# Ingesting

In [1]:
import chardet
import os
import time
import numpy as np
import pandas as pd
from datetime import datetime

In [2]:
def get_file_encoding(path):
    file = open(path, "rb").read()
    encoding = chardet.detect(file)["encoding"]
    confidence = chardet.detect(file)["confidence"]
    print(encoding)
    print(confidence)
    return encoding

def extract_characteristics(start=2005, end=2021):
    columns=["Num_Acc", "an", "mois", "jour", "hrmn", "lum", "agg", "int", "atm", "col", "com", "adr", "gps", "lat", "long", "dep"]
    df = pd.DataFrame(columns=columns)
    for year in range(start, end+1):
        for file in os.listdir(data_dir):
            if file.endswith(".csv") and ("caracteristique" in file) and (str(year) in file):
                print(f"Ingesting file <{file}>...")
                path = f"{data_dir}/{file}"
                temp = pd.read_csv(path,
                                   sep="\s\\t+|;|:,",
                                   columns=columns,
                                   encoding="ISO-8859-1",
                                   on_bad_lines="skip"
                                  )
                #print(f"Table {table} has {len(temp.columns)} columns for year {year}:\n{temp.columns}")
                temp = temp.drop(["dep", "id_vehicule", "num_veh"], axis=1, errors="ignore")

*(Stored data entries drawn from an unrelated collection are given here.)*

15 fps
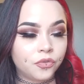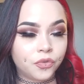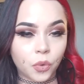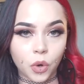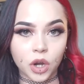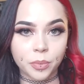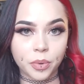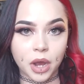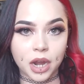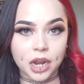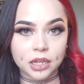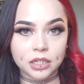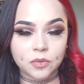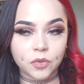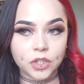4
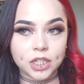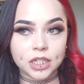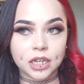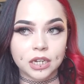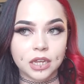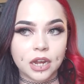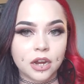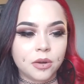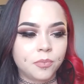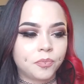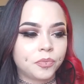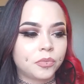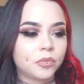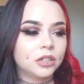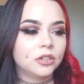products for skincare.
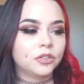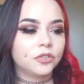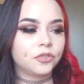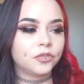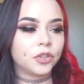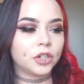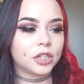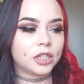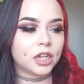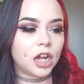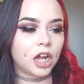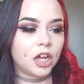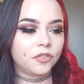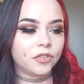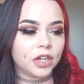First
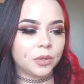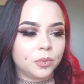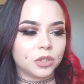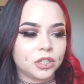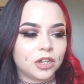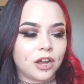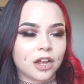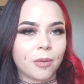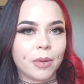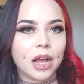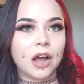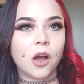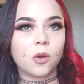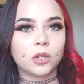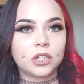off, I will talk
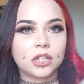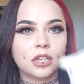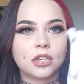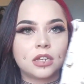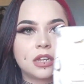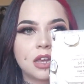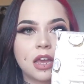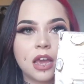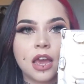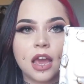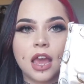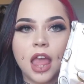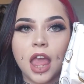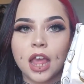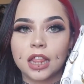about
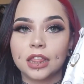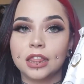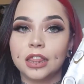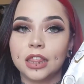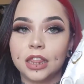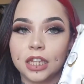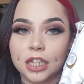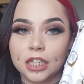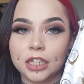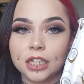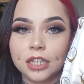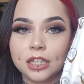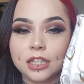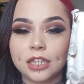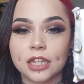
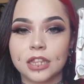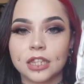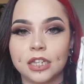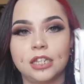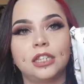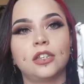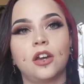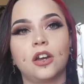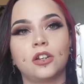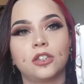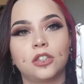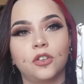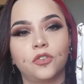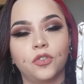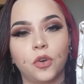these. These are
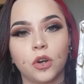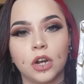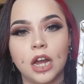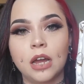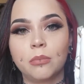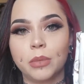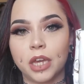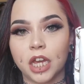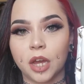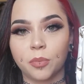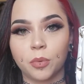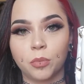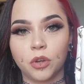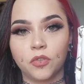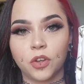Sephora makeup
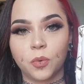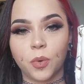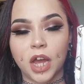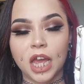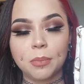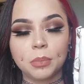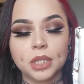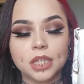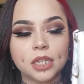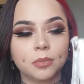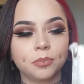removing wipes.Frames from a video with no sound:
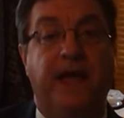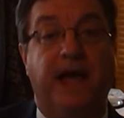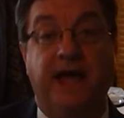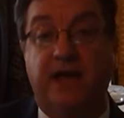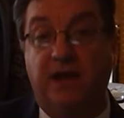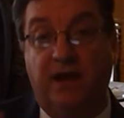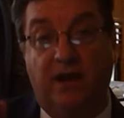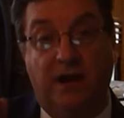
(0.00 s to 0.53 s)
I
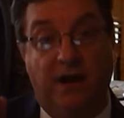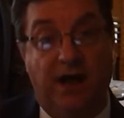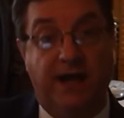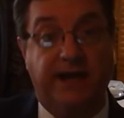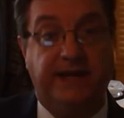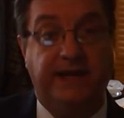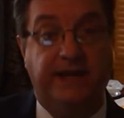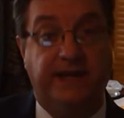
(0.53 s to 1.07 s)
get a
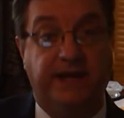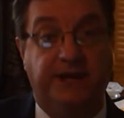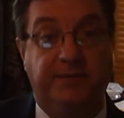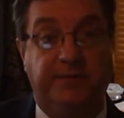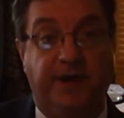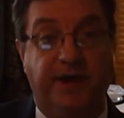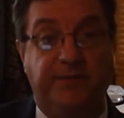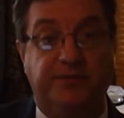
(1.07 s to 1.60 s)
lot of Kennedy
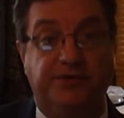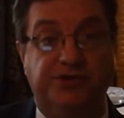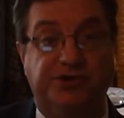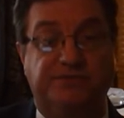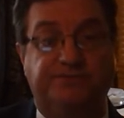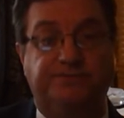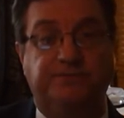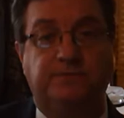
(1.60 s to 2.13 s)

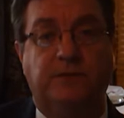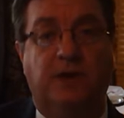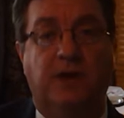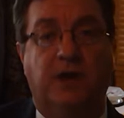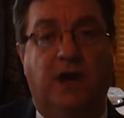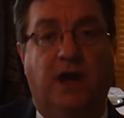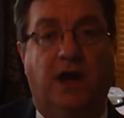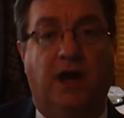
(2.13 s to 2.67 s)
papers.
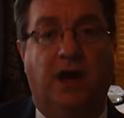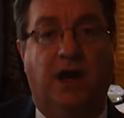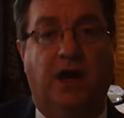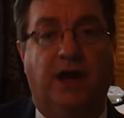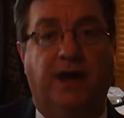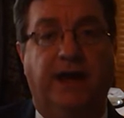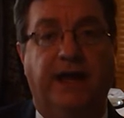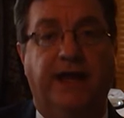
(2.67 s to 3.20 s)

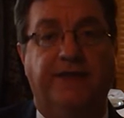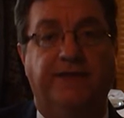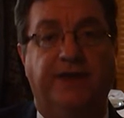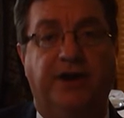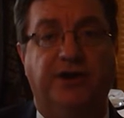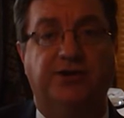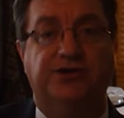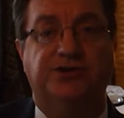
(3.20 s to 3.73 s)
Uh, and
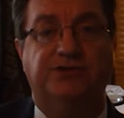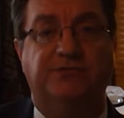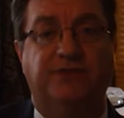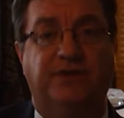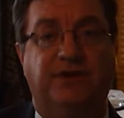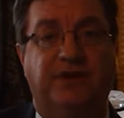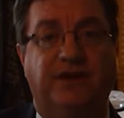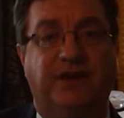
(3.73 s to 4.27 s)
there's
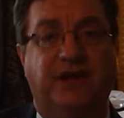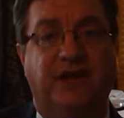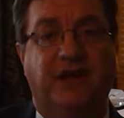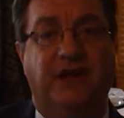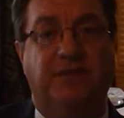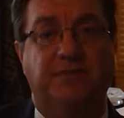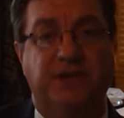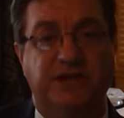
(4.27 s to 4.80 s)

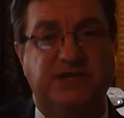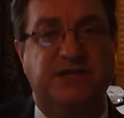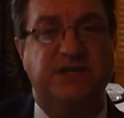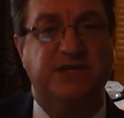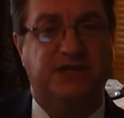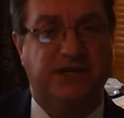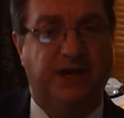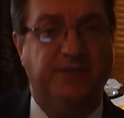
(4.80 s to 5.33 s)

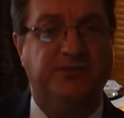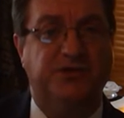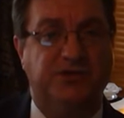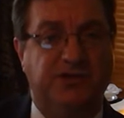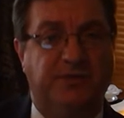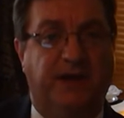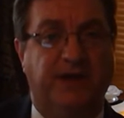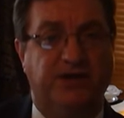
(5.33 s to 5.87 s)

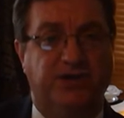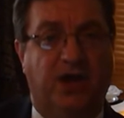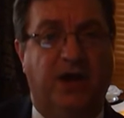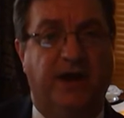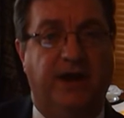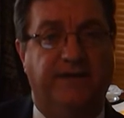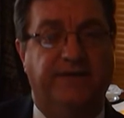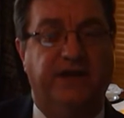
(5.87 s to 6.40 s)
misconceptions about
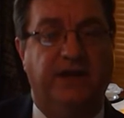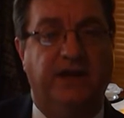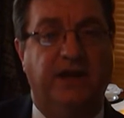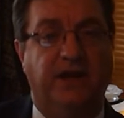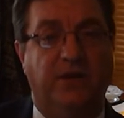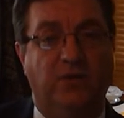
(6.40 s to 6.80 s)
John F. Kennedy.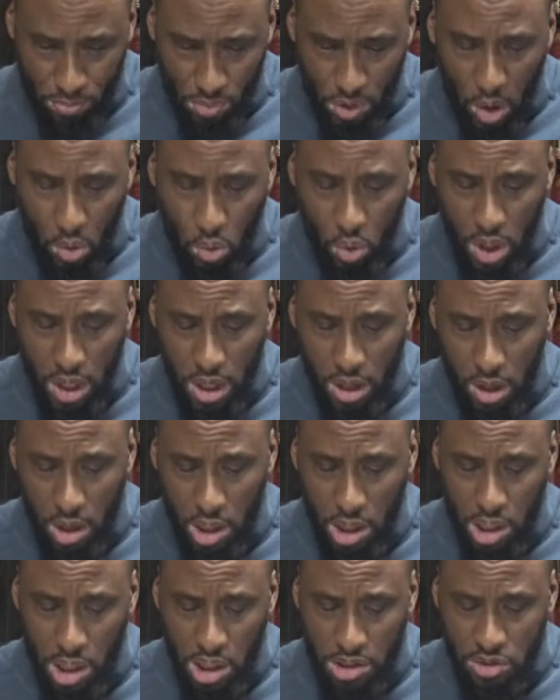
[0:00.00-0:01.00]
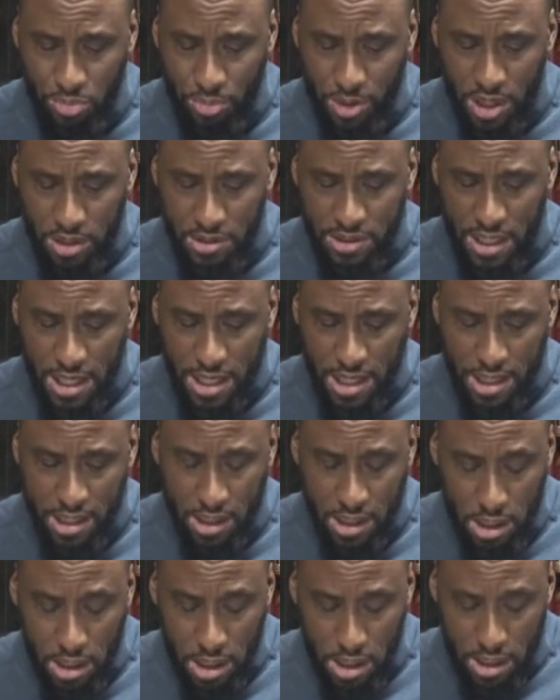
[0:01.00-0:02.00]
where Allah subhanahu wa
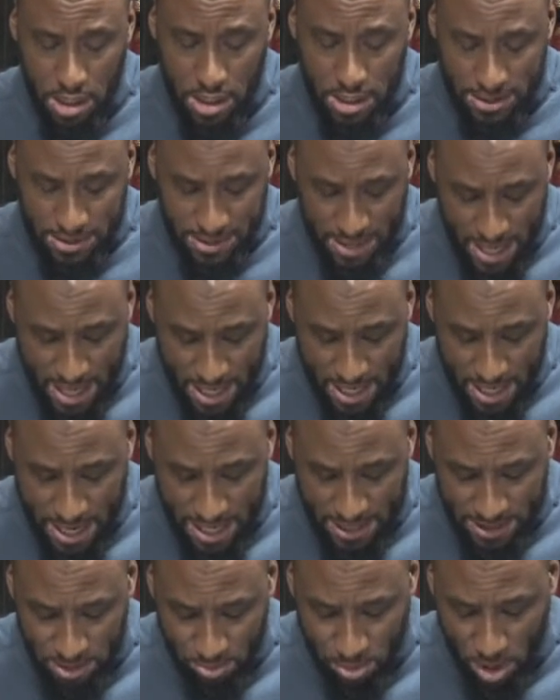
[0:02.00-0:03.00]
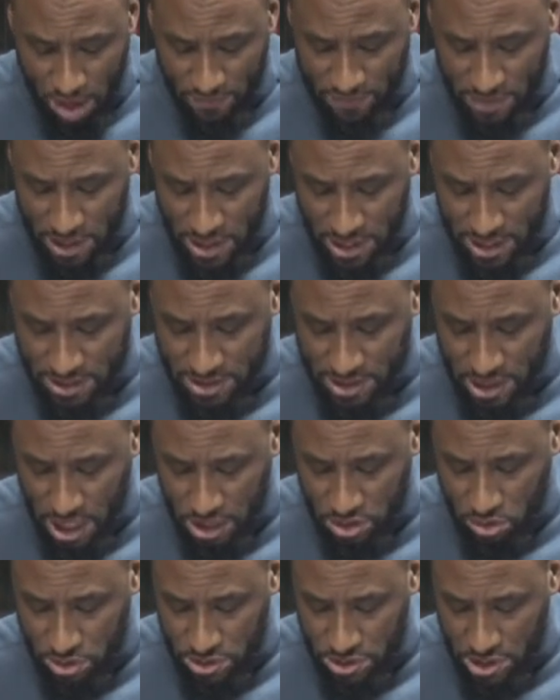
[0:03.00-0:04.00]
ta'ala said, as the Prophet alayhi
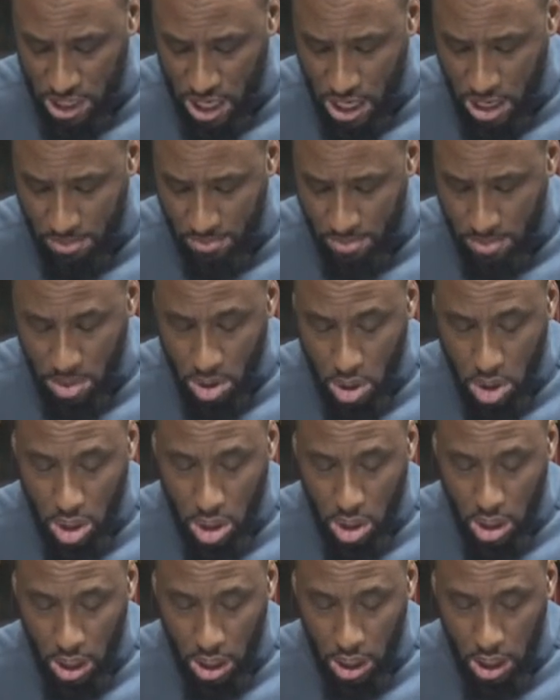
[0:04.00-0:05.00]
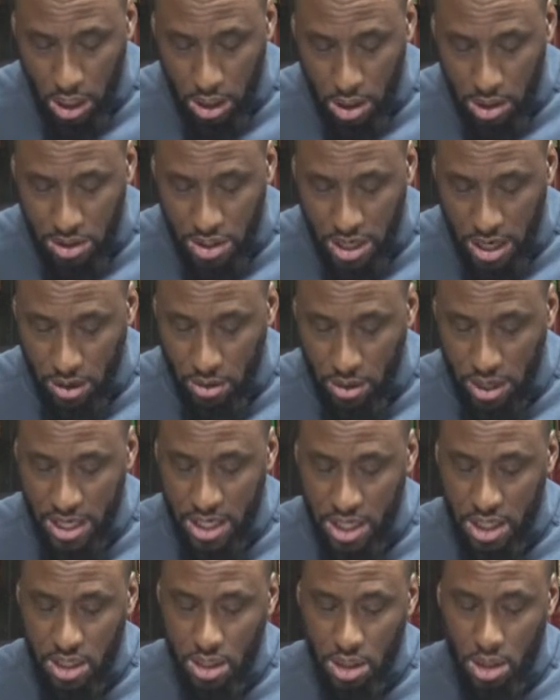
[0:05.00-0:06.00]
salatu wasalam, uh,
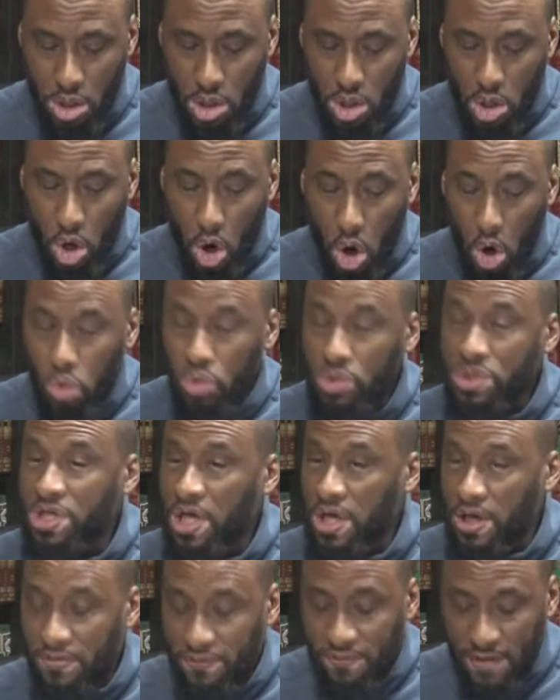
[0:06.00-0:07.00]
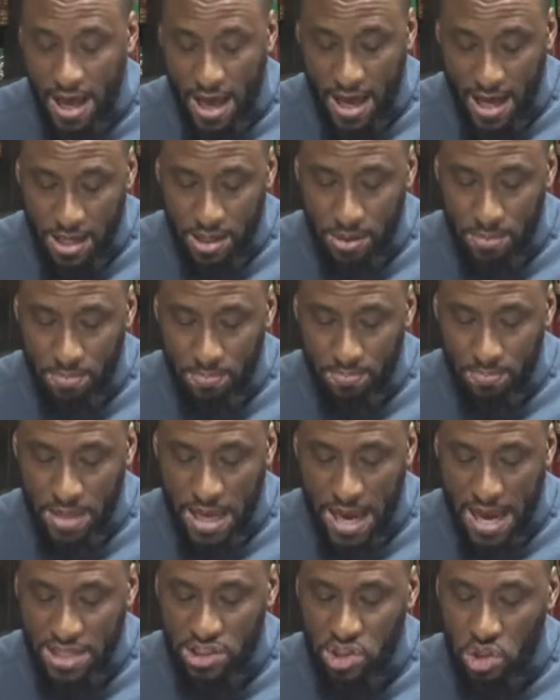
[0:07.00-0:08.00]
narrated, O son of Adam,
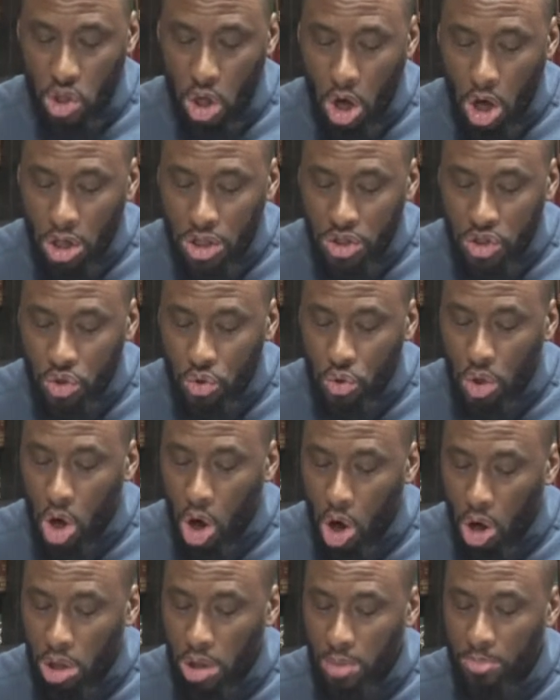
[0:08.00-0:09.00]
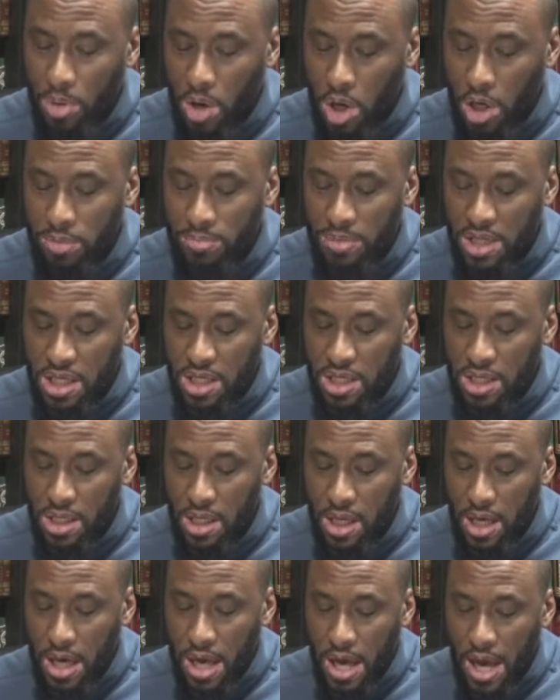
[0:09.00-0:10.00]
as long as you call upon
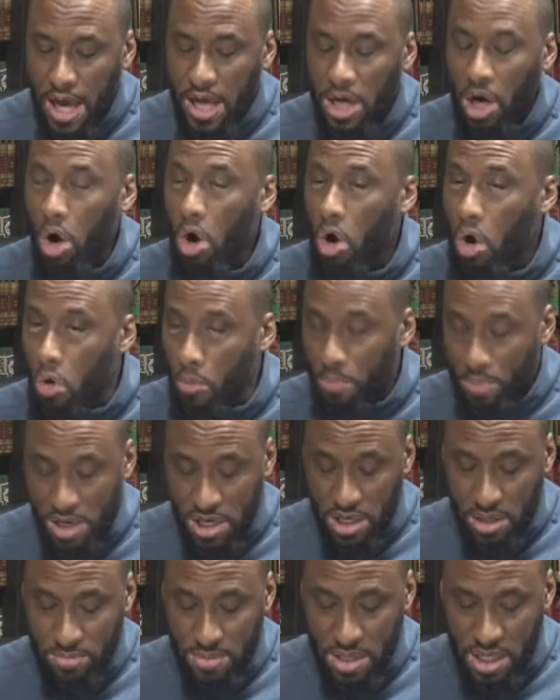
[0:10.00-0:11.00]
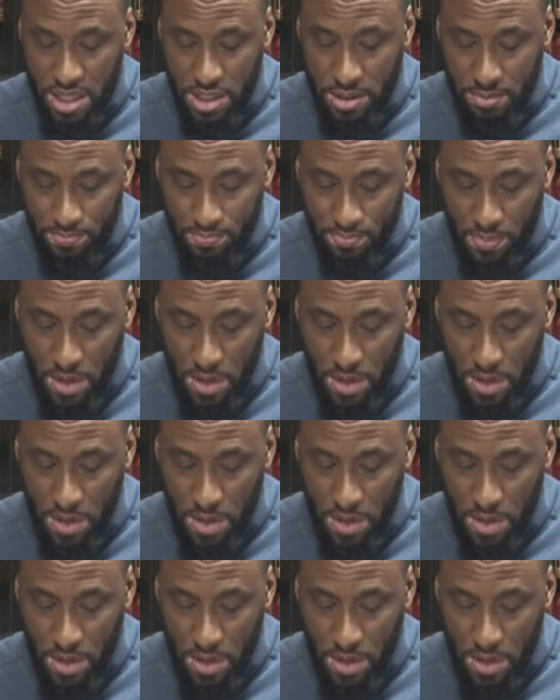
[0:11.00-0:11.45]
me and hope in me,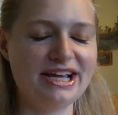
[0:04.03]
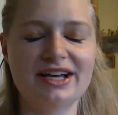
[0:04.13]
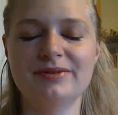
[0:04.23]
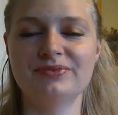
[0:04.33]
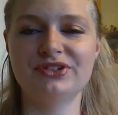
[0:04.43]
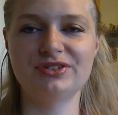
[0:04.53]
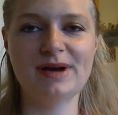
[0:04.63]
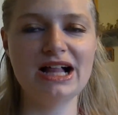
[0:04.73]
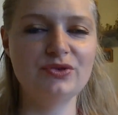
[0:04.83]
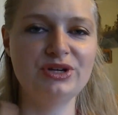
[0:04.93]
Um, there's some
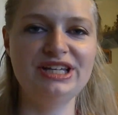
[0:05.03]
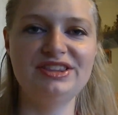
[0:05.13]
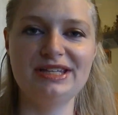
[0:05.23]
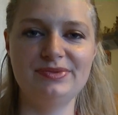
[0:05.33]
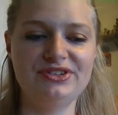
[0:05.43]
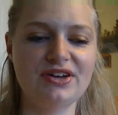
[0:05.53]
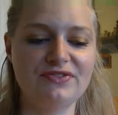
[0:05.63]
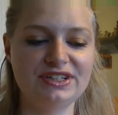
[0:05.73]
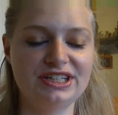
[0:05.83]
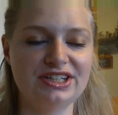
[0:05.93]
Halloween themed stuff
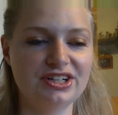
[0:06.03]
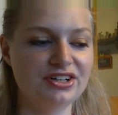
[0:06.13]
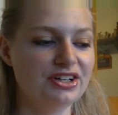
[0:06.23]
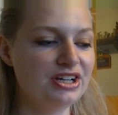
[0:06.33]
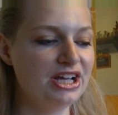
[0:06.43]
in here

def stack_csvs(data_dir, tables, n_columns):
    dfs = {}
    for table in tables:
        print(table)
        df = pd.DataFrame()
        for year in range(2005, 2022):
            for file in os.listdir(data_dir):
                if file.endswith(".csv") and (table in file) and (str(year) in file):
                    print(f"\nIngesting file <{file}>...")
                    path = f"{data_dir}/{file}"
                    # encoding = get_file_encoding(path)
                    temp = pd.read_csv(path,
                                       sep=",",
                                       encoding="ISO-8859-1",
                                       on_bad_lines="skip"
                                      )
                    print(df.columns)
                    #print(f"Table {table} has {len(temp.columns)} columns for year {year}:\n{temp.columns}")
                    #temp = temp.drop(["dep", "id_vehicule", "num_veh"], axis=1, errors="ignore")
                    if (table == "caracteristiques") and (year in [2019, 2020, 2021]):
                        temp = pd.read_csv(path,
                                         sep=";", 
                                         encoding="ISO-8859-1",
                                         on_bad_lines="skip")
                        print(temp.columns)
                        temp["gps"]= np.nan
                        print(temp.columns)
                        cols_order = ["Num_Acc", "an", "mois", "jour", "hrmn", "lum", "agg", "int", "atm", 
                                      "col", "com", "adr", "gps", "lat", "long", "dep"]
                        print(temp.columns)
                        temp = temp[cols_order]
                        print(temp.columns)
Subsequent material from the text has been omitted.